Rabbi Berger believes that Judaism is a universal religion to be professed by people anywhere who can also be loyal to the country in which they hold citizenship. While perhaps his single greatest contribution to anti-Zionism was gaining U.S. Government rejection of the "Jewish people" concept, Dr. Berger has also contributed or helped contribute such useful clarifying terms to Middle East discussions as "Arab-Jews" and "de-Zionized Israel."

He has travelled extensively in Israel and the Arab countries over a period of 30 years. Many of the life-long friends he has made on such trips fondly recall all-night discussions with him on the issues of religion and morality that have shaped his deeply-held views on the Middle East. For many years he was accompanied in his travels and ably supported in his work by his lawyer wife, the late Ruth Winegarden.

Rabbi Berger now divides his time between New York and the AJAZ office there, and his winter home in Sarasota, Florida. He is the author of The Jewish Dilemma; A Partisan History of Judaism; Judaism or Jewish Nationalism; Who Knows Better Must Say So; Letters and Non-Letters; and Memoirs of an Anti-Zionist Jew; and a co-author of A Just Peace in the Middle East: How Can It Be Achieved?. He also has written scores of articles and delivered hundreds of speeches.

Powerful Emotions

Political Zionism has generated powerful emotions among the world's Jews, especially since the Hitler era. Certain fundamentalist religious Jews are hostile to Israel because in their view only the Messiah can properly create a Jewish state. But Jews as a whole take their stands towards Israel on other grounds, with Zionists supporting and anti-Zionists such as Dr. Berger opposing. An increasing number of younger Jews find themselves caught somewhere in between, still supporting the existence of the Jewish state but deploring its actions as the Israeli drama takes an increasingly melancholy turn.

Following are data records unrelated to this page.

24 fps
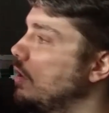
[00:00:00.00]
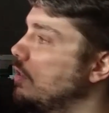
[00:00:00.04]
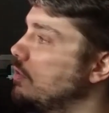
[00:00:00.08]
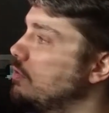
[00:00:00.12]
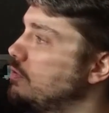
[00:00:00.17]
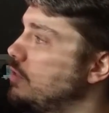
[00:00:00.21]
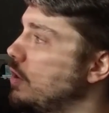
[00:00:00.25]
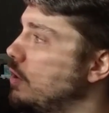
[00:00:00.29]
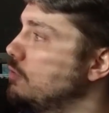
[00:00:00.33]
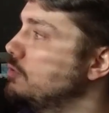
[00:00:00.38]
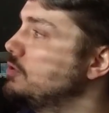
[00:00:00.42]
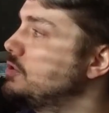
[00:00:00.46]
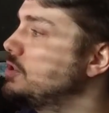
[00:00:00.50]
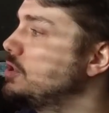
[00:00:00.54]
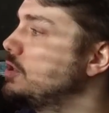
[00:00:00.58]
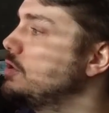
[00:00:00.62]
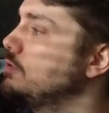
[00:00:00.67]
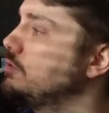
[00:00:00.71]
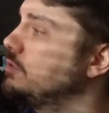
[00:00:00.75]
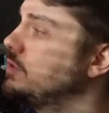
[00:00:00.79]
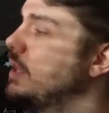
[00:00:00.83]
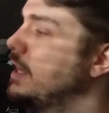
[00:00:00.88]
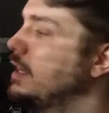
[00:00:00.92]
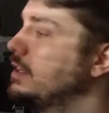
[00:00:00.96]
Those
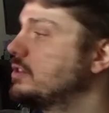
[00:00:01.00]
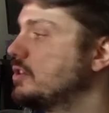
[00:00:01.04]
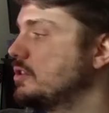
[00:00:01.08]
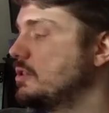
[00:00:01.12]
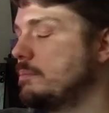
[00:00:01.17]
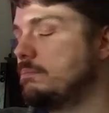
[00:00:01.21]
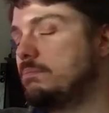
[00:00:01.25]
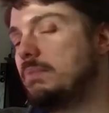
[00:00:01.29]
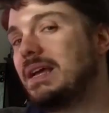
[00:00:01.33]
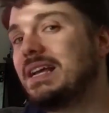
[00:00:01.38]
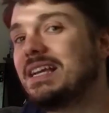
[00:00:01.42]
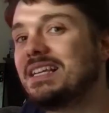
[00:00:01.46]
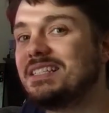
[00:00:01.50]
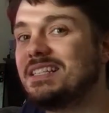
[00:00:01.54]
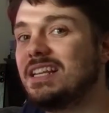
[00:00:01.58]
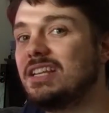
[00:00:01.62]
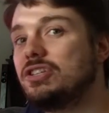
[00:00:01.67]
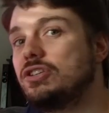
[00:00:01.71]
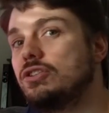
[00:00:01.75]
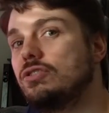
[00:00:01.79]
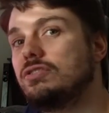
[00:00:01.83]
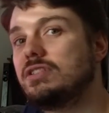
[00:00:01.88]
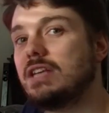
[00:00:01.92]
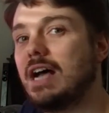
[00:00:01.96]
two things are the biggest
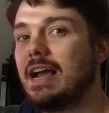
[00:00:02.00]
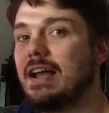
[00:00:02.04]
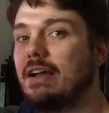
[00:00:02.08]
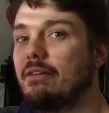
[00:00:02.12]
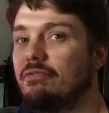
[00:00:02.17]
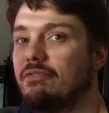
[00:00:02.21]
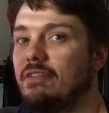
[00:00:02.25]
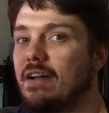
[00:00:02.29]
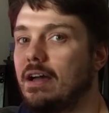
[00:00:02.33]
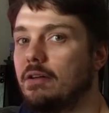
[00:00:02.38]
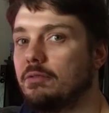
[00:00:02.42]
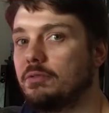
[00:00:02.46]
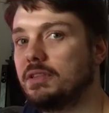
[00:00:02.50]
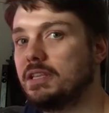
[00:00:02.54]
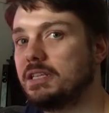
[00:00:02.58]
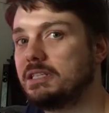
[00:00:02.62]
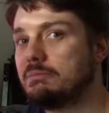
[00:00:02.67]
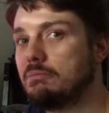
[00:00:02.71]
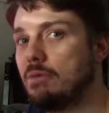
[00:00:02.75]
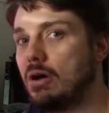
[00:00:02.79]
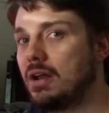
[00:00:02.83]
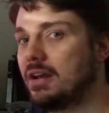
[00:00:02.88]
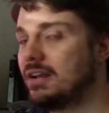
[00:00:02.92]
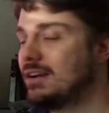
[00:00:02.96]
issues I have found with
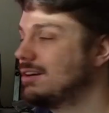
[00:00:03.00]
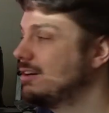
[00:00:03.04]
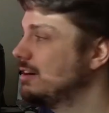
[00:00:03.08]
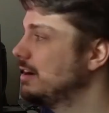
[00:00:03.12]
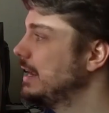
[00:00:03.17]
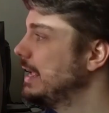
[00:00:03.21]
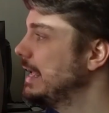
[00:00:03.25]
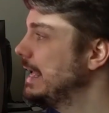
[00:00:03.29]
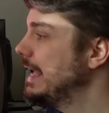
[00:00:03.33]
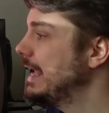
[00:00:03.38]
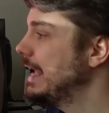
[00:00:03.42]
this monitor,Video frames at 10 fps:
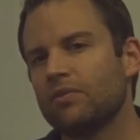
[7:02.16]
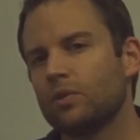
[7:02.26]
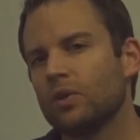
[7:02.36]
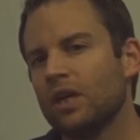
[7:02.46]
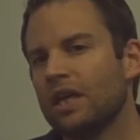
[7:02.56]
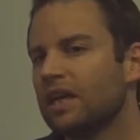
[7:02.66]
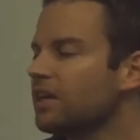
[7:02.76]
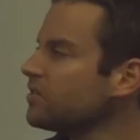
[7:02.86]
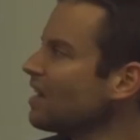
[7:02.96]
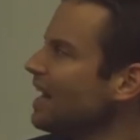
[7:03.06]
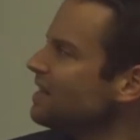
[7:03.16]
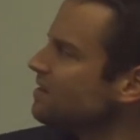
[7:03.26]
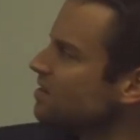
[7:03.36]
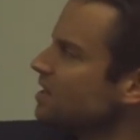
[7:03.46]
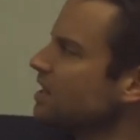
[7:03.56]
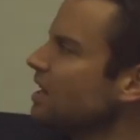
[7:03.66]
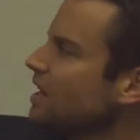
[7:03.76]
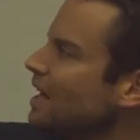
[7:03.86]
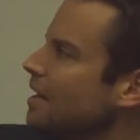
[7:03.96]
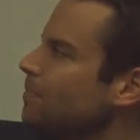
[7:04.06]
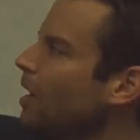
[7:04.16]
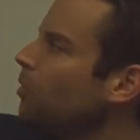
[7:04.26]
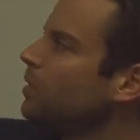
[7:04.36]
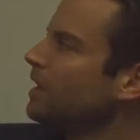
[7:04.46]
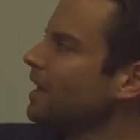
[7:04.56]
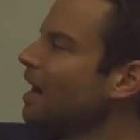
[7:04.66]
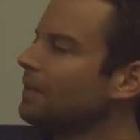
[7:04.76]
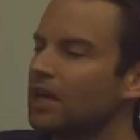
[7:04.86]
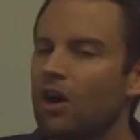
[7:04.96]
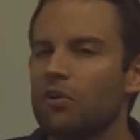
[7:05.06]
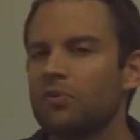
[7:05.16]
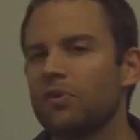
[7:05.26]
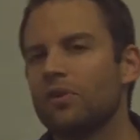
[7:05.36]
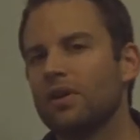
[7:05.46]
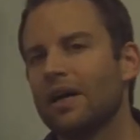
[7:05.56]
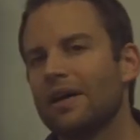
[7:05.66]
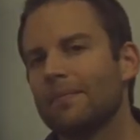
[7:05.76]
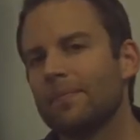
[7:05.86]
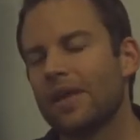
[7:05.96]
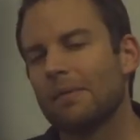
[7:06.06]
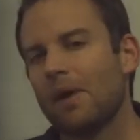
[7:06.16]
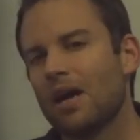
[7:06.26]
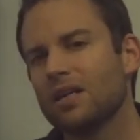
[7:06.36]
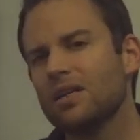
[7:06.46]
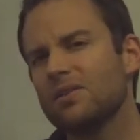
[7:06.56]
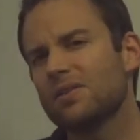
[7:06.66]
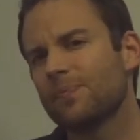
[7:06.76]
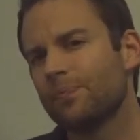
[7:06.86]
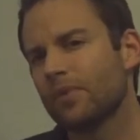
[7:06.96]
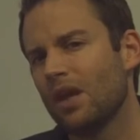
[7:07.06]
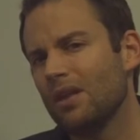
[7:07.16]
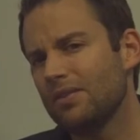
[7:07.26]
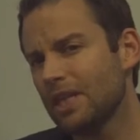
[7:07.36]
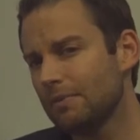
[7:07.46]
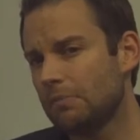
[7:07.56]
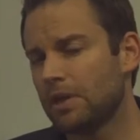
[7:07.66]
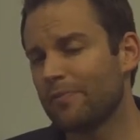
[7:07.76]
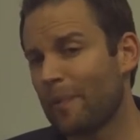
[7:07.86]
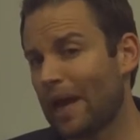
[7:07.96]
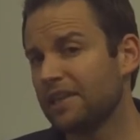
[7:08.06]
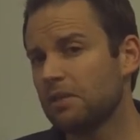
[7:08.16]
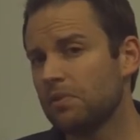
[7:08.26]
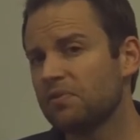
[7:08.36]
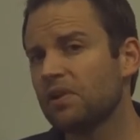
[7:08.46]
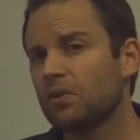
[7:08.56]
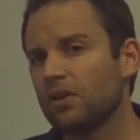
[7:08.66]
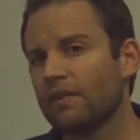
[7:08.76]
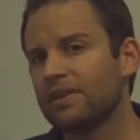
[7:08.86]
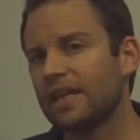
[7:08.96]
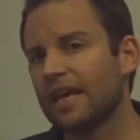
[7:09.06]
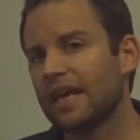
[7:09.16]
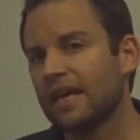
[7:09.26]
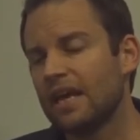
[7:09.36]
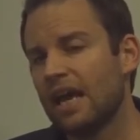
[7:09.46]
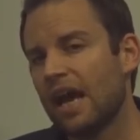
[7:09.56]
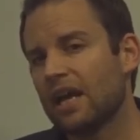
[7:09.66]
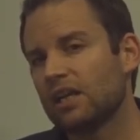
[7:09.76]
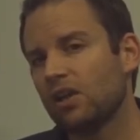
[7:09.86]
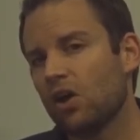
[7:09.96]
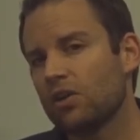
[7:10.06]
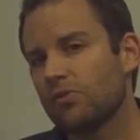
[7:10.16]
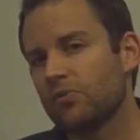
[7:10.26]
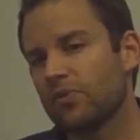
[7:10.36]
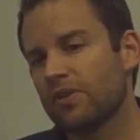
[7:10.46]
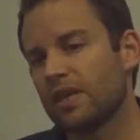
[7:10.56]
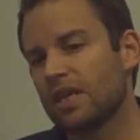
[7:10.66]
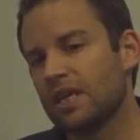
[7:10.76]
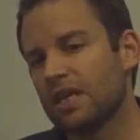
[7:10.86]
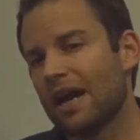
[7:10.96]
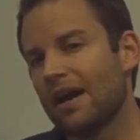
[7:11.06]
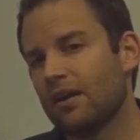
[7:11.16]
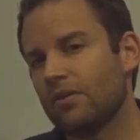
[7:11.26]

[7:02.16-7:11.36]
level is as Sydney and Melbourne are coming off their markets, there's going to be a bit of pain to be felt over there, and a lot of the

The brilliant Israeli victory in the June War in 1967 was followed by the bloody October War in 1973 that cost Israel 3,000 dead. Israeli settlements in the West Bank and Gaza generated a vigilantism that turned the traditionally persecuted Jew into the persecutor, a source of anguish for many supporters of Israel. The 1982 Lebanon War further divided an Israeli society already becoming polarized along religious-secular and Oriental-European lines. Finally, an almost bankrupt Israel has become such a burden on the American taxpayer that it is only sustained by increasingly strident media and lobby pressure.

As thoughtful U.S. Jews of all persuasions contemplate these problems of the Jewish state, and its increasing population losses from emigration, Rabbi Berger's long-held views that a Zionist Israel is incompatible with Judaism seem more and more those of an Old Testament prophet.

Andrew I. Killgore, former U.S. Ambassador to Qatar, is president of the American Educational Trust.